The Simple Cure for Loneliness
The sun is shining on Olivia’s hair. We are on the courtyard of a university in Krakow. I sit on a bench, next to her wheelchair.
It’s early April. Spring warms up the university’s grey walls. Flowers are blossoming on the canopy. The grass, birds, and students around us seem to sparkle with joy. Olivia’s cheeks are pink, ripen in the sun.
My fingers pick up strains of her hazelnut hair, crossed them one over another to make a French braid. Her hair is thick and strong, alive in my hands. I am careful not to let out any loose strain. I want to make it very beautiful. I’m about to leave Krakow to come back to Vietnam. This is my goodbye gift for her.
Olivia is different than most girls. She sits on a wheelchair. When she speaks, she needs a few more seconds to complete her sentences. I don’t remember the term doctors use to call her condition - not that it matters.

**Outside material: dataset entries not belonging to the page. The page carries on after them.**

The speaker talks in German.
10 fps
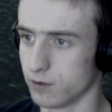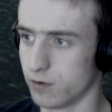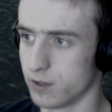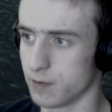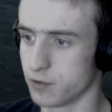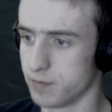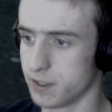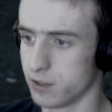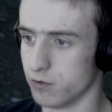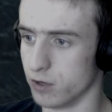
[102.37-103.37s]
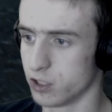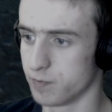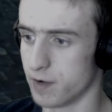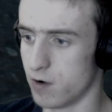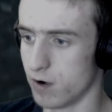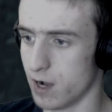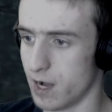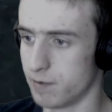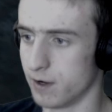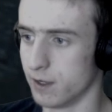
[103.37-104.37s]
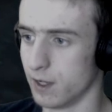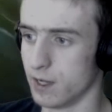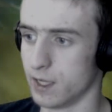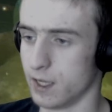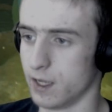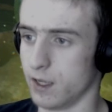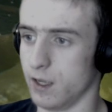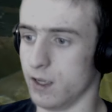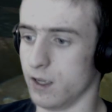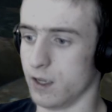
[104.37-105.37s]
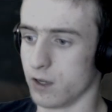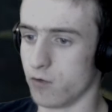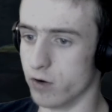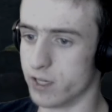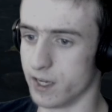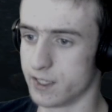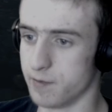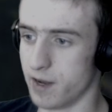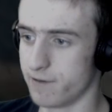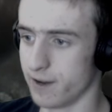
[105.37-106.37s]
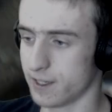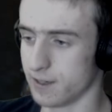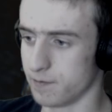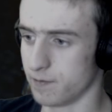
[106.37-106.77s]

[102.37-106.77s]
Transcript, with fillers: Und ich habe so ein bisschen Gehirnsuppe auch, aber... Gut, jetzt im Endeffekt...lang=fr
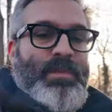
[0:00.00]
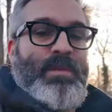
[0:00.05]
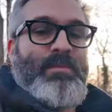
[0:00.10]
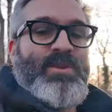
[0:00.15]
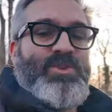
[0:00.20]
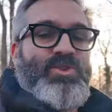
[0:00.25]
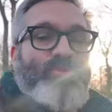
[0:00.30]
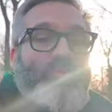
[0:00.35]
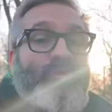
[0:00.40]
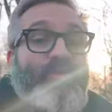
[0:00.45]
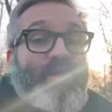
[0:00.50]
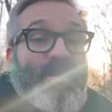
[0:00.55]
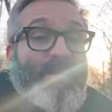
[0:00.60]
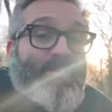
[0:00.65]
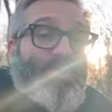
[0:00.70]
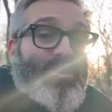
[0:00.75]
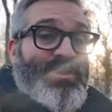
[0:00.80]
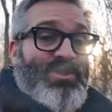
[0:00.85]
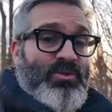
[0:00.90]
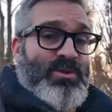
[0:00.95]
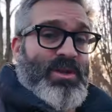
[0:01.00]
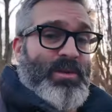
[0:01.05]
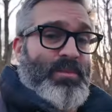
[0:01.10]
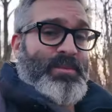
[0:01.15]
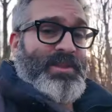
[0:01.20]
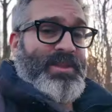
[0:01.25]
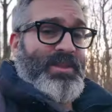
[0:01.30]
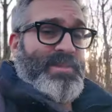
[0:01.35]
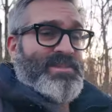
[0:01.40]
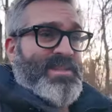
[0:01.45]
Même les gens du gouvernement qui sont
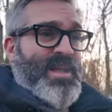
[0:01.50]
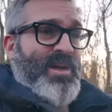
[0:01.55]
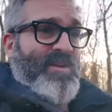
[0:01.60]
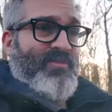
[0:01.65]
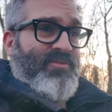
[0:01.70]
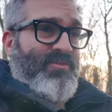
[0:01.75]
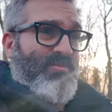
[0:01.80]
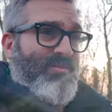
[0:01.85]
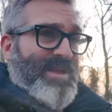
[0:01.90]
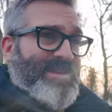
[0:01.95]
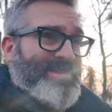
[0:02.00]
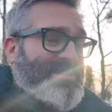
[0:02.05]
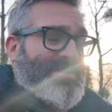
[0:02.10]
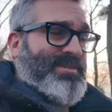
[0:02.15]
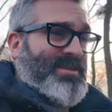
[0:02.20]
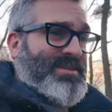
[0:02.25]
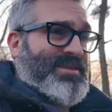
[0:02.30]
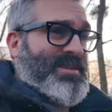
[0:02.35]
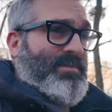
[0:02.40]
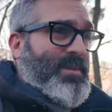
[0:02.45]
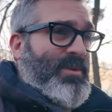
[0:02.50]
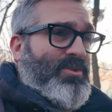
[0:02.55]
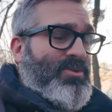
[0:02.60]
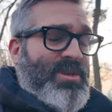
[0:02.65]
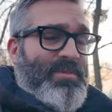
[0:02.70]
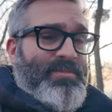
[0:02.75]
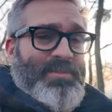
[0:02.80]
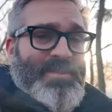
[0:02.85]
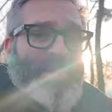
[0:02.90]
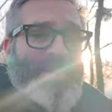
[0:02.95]
capitalistes à fond, bah, c'est pas
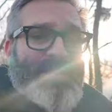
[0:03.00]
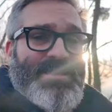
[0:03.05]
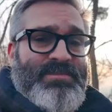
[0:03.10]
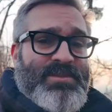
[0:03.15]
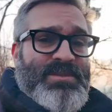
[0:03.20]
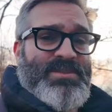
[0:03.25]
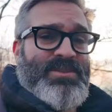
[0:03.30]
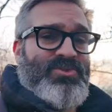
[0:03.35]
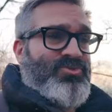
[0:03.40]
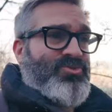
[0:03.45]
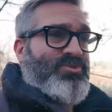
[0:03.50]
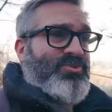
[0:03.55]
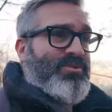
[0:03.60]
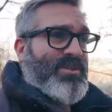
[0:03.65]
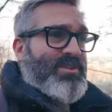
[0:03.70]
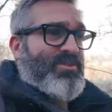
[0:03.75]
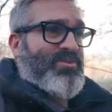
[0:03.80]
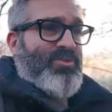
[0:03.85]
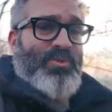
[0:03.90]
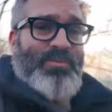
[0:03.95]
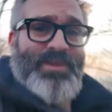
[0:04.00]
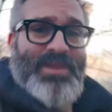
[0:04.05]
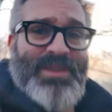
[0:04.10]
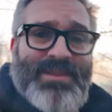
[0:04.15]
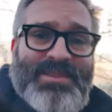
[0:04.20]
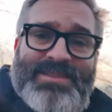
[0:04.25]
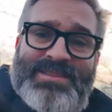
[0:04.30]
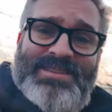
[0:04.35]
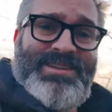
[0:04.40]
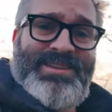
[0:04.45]
du capitalisme, hein, c'est juste de la sodomie.
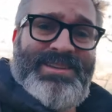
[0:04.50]
Hein.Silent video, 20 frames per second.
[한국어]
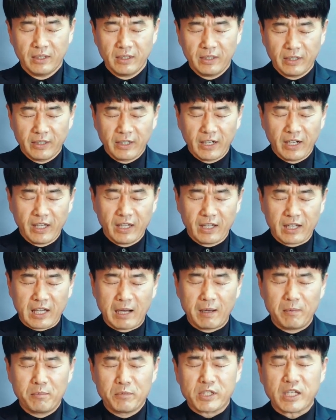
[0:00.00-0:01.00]
하나님,
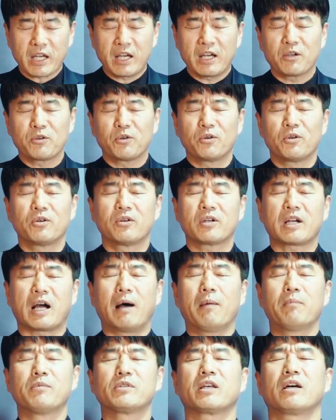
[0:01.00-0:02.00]
감사하고
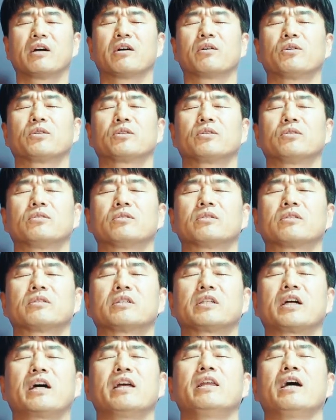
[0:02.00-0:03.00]
또
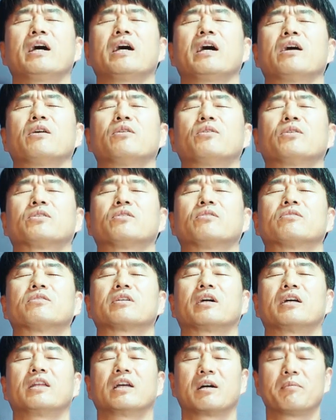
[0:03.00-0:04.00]
찬양하고 또
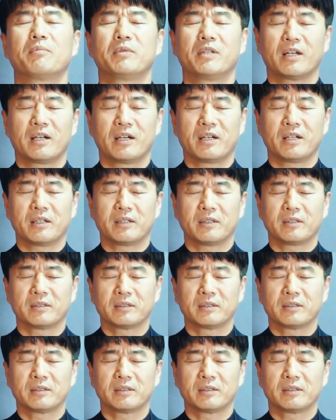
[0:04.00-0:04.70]
찬양합니다.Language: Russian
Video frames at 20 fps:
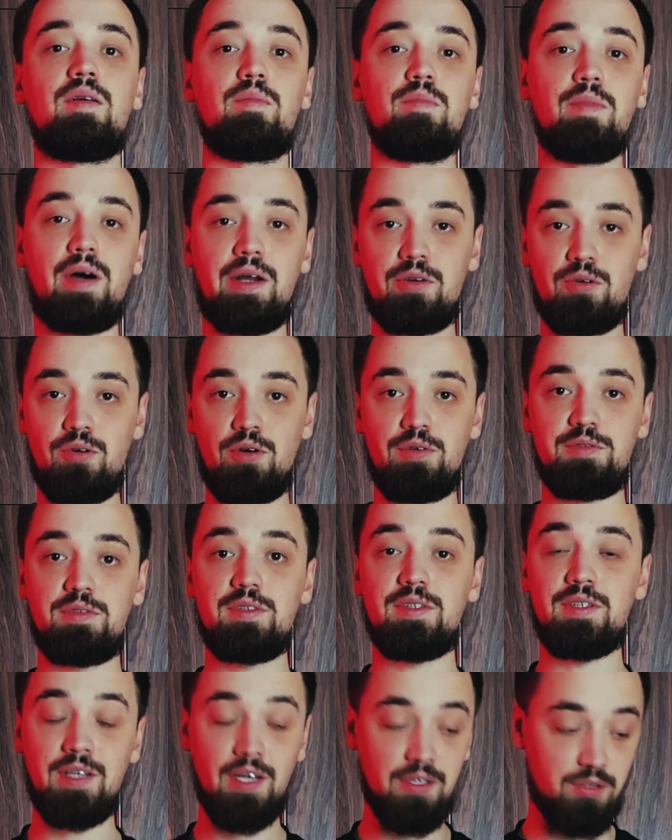Морковь
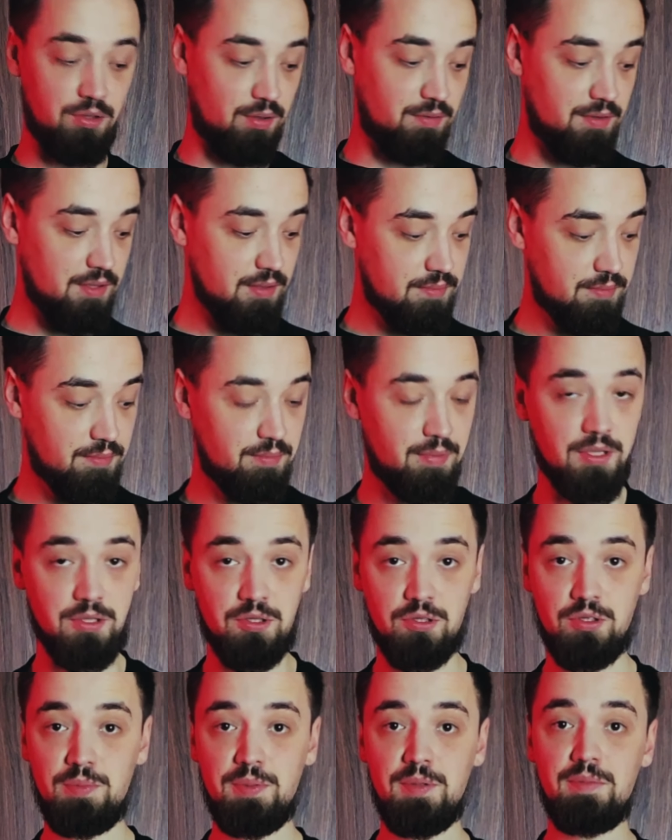готова,
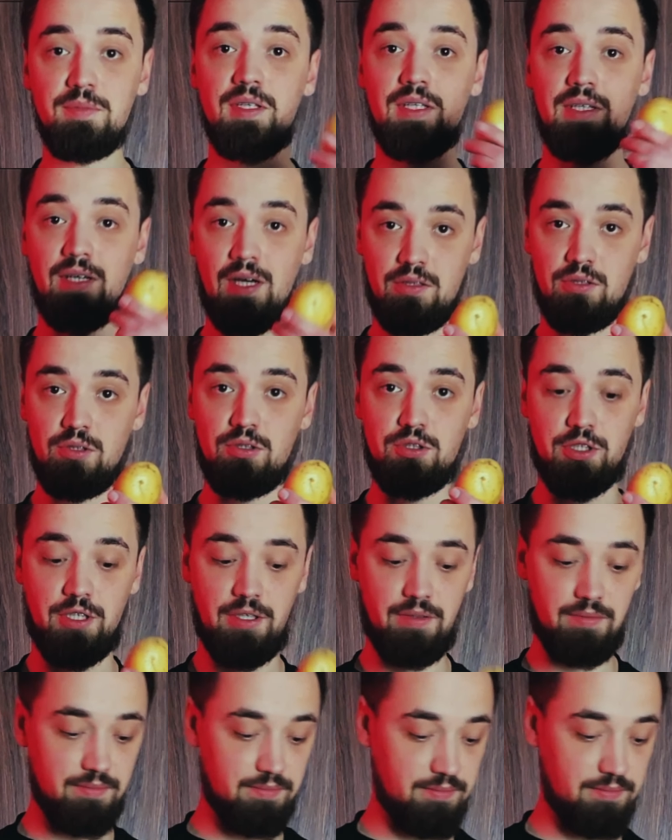приступим к картошке.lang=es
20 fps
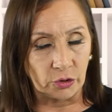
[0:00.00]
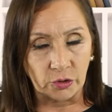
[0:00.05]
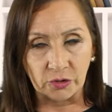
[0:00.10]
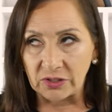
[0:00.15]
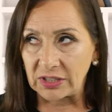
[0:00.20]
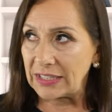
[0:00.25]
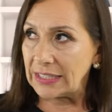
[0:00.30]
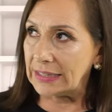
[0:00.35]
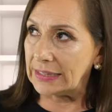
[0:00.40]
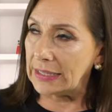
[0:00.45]

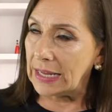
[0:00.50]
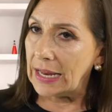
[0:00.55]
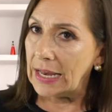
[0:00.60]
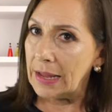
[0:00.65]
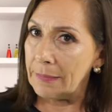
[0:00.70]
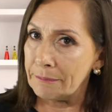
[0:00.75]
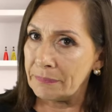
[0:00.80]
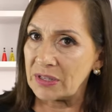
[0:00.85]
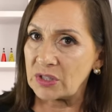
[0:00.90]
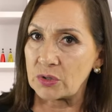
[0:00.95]
Entonces
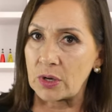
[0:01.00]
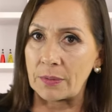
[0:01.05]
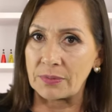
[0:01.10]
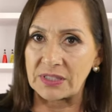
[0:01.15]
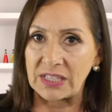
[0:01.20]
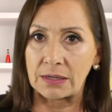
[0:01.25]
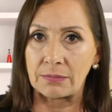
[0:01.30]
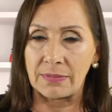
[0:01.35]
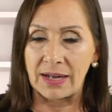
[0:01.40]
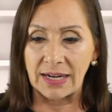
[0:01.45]
él, empezó a
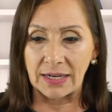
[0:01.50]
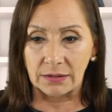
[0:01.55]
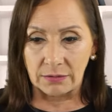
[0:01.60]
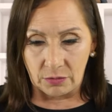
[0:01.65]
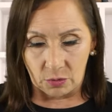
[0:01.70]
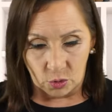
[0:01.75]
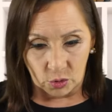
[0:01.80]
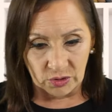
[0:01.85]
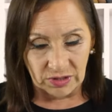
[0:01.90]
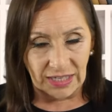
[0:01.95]
observar
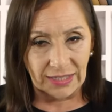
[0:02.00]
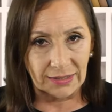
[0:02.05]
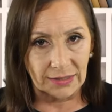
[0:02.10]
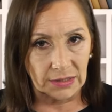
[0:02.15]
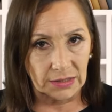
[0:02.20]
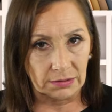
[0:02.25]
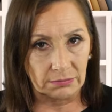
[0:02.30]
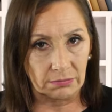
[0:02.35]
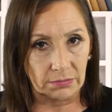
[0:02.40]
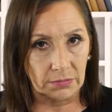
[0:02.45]

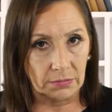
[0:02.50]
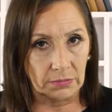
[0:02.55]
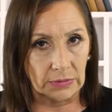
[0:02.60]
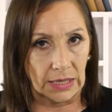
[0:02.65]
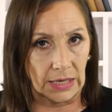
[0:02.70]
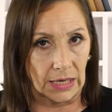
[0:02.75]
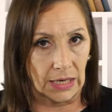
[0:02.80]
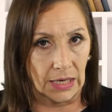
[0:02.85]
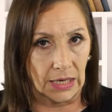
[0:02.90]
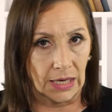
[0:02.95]
cosas
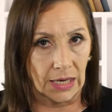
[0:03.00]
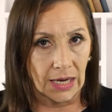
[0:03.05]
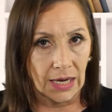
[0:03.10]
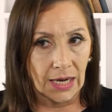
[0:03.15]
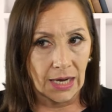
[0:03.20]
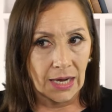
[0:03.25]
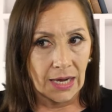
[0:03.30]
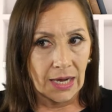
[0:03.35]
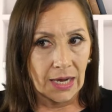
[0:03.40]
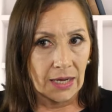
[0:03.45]
eh,
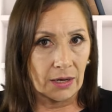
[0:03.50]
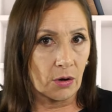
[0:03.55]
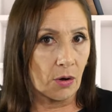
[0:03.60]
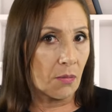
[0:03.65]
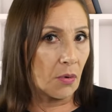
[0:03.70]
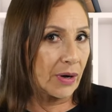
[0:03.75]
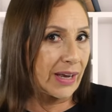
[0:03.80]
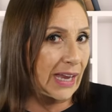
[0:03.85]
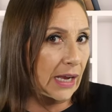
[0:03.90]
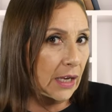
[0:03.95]

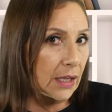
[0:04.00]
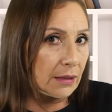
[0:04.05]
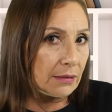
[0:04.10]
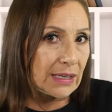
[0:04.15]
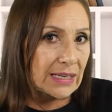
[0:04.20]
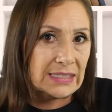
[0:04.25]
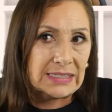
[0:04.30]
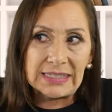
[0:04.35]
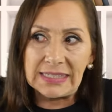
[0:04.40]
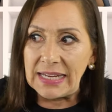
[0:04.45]
como que
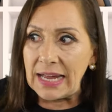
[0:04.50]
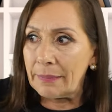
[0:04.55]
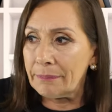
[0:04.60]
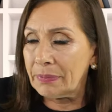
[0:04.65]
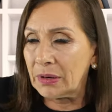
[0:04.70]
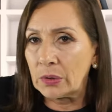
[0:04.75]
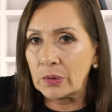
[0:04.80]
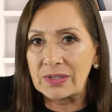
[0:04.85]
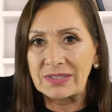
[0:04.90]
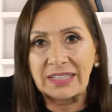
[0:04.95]
decía,
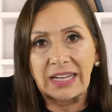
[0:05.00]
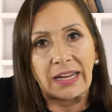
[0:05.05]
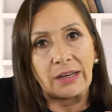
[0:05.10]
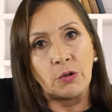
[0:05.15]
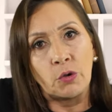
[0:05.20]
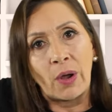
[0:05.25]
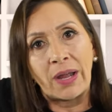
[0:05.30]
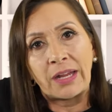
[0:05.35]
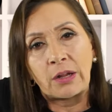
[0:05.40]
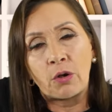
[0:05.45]
pero es que
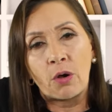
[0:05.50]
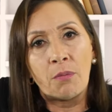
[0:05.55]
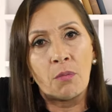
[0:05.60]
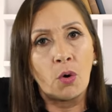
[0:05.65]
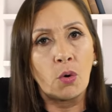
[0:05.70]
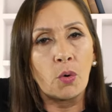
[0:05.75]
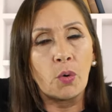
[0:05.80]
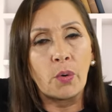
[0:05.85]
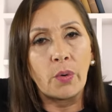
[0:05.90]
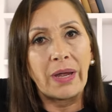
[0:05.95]
no hay
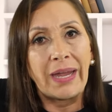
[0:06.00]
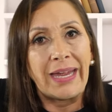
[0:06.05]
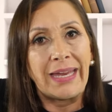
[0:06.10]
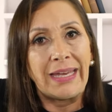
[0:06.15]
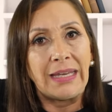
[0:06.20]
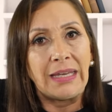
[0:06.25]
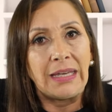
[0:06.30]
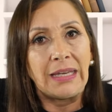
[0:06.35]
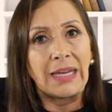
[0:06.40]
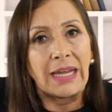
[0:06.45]
como
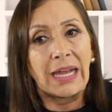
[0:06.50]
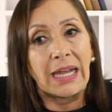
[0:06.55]
en,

Olivia’s brother, my friend Andrea, is always beside her. He’s the most devoted brother I’ve ever seen. Still, being a man, making a French braid isn’t his strong suit.
Tracing her hair with my fingertips, I’m pleased by how the braid looks. Olivia is quiet, dreamily watches the rows of trees and the flow of people passing by.
On the outside, Olivia and I can’t be more different: our eyes and skin color, the thickness of our hair, how our mind works, how we carry our bodies from place to place.
I have to admit that when I first glimpsed the shape of her wheelchair, I labeled her as “disable”. At that moment, in my throat, I felt a hint of pity. How ignorant I was!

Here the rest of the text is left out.